The hydride vapor phase epitaxy of GaN on silicon covered by nanostructures

GaN several tens of μm thick has been deposited on a silicon substrate using a two-step hydride vapor phase epitaxy (HVPE) process. The substrates were covered by AlN layers and GaN nanostructures grown by plasma-assisted molecular-beam epitaxy. During the first low-temperature (low-T) HVPE step, stacking faults (SF) form, which show distinct luminescence lines and stripe-like features in the cathodoluminescence images of the cross-section of the layers. These cathodoluminescence features provide an insight into the growth process. During a second high-temperature (high-T) step, the SFs disappear, and the luminescence of this part of the GaN layer is dominated by the donor-bound exciton. For templates consisting of both a thin AlN buffer and GaN nanostructures, the incorporation of silicon into the GaN grown by HVPE is not observed.
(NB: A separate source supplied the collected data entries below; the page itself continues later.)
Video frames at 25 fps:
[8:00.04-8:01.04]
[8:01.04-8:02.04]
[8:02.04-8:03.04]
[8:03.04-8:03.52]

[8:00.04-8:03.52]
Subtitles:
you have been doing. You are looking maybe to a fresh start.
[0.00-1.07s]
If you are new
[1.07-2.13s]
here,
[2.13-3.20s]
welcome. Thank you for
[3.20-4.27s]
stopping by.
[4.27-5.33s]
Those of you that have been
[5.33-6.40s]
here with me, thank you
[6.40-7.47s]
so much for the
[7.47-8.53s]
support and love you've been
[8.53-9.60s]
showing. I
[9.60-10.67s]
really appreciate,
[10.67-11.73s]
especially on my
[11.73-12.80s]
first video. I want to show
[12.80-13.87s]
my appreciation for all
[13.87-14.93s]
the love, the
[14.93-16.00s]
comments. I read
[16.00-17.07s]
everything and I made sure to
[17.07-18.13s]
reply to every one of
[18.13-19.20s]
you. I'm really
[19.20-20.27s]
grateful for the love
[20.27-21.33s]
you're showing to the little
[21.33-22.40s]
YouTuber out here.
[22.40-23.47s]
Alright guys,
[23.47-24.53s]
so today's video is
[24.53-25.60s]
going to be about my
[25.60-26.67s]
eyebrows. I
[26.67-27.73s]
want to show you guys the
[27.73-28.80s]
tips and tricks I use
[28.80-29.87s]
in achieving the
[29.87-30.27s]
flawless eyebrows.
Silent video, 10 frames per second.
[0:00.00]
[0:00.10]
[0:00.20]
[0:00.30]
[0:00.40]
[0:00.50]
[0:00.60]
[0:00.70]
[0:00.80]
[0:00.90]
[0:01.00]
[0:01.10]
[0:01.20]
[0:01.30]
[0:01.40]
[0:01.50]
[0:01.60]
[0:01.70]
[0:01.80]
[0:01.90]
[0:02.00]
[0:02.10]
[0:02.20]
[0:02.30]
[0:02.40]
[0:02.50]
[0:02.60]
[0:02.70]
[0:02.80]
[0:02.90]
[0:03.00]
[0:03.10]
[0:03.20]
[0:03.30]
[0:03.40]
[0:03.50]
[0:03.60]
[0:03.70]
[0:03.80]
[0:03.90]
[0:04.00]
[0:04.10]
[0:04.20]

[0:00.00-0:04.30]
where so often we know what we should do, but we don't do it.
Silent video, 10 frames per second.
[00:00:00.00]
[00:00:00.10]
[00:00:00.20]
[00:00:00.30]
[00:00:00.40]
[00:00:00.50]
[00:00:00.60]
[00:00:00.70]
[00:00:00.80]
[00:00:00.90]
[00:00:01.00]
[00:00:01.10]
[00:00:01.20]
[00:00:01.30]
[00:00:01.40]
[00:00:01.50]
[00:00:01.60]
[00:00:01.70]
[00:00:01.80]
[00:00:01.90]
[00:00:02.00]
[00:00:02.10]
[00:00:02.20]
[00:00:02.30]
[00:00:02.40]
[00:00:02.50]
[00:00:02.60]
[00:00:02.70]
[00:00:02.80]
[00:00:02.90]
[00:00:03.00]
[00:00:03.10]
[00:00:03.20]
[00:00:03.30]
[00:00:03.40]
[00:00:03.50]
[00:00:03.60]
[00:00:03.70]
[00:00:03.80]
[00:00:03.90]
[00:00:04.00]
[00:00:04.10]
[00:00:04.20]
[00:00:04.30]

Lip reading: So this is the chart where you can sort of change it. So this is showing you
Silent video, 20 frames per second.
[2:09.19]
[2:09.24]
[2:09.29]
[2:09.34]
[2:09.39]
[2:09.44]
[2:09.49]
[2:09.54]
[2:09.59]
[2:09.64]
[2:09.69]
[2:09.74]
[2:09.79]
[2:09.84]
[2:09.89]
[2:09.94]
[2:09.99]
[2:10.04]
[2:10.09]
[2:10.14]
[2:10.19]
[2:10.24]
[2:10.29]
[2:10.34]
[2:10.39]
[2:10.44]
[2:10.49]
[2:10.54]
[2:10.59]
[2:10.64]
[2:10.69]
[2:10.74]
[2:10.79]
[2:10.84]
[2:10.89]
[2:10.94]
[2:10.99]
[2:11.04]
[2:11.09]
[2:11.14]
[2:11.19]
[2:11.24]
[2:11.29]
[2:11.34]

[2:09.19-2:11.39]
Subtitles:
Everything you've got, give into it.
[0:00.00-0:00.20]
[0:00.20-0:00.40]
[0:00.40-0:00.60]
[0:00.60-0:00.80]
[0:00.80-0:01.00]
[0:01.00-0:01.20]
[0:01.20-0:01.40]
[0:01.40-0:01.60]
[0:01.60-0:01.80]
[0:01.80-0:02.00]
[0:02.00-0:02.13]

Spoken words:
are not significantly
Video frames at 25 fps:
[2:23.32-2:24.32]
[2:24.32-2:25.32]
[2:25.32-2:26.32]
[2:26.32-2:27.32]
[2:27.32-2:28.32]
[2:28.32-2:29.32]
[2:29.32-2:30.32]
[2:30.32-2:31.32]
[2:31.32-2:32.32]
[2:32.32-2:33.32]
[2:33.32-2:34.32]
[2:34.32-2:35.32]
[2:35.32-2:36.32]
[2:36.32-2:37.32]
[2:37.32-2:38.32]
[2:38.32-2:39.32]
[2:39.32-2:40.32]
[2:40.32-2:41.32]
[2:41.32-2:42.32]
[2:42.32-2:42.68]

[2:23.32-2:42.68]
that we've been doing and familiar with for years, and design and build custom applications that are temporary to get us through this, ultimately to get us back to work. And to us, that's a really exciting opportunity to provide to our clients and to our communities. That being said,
Moreover, the growth mode of the (high-T) HVPE step depends on the specific structure of the AlN/GaN template, where in the first case, epitaxy is dominated by the formation of slowly growing facets, while in the second case, epitaxy proceeds directly along the c-axis. For templates without GaN nanostructures, cathodoluminescence spectra excited close to the Si/GaN interface show a broadening toward higher energies, indicating the incorporation of silicon at a high dopant level.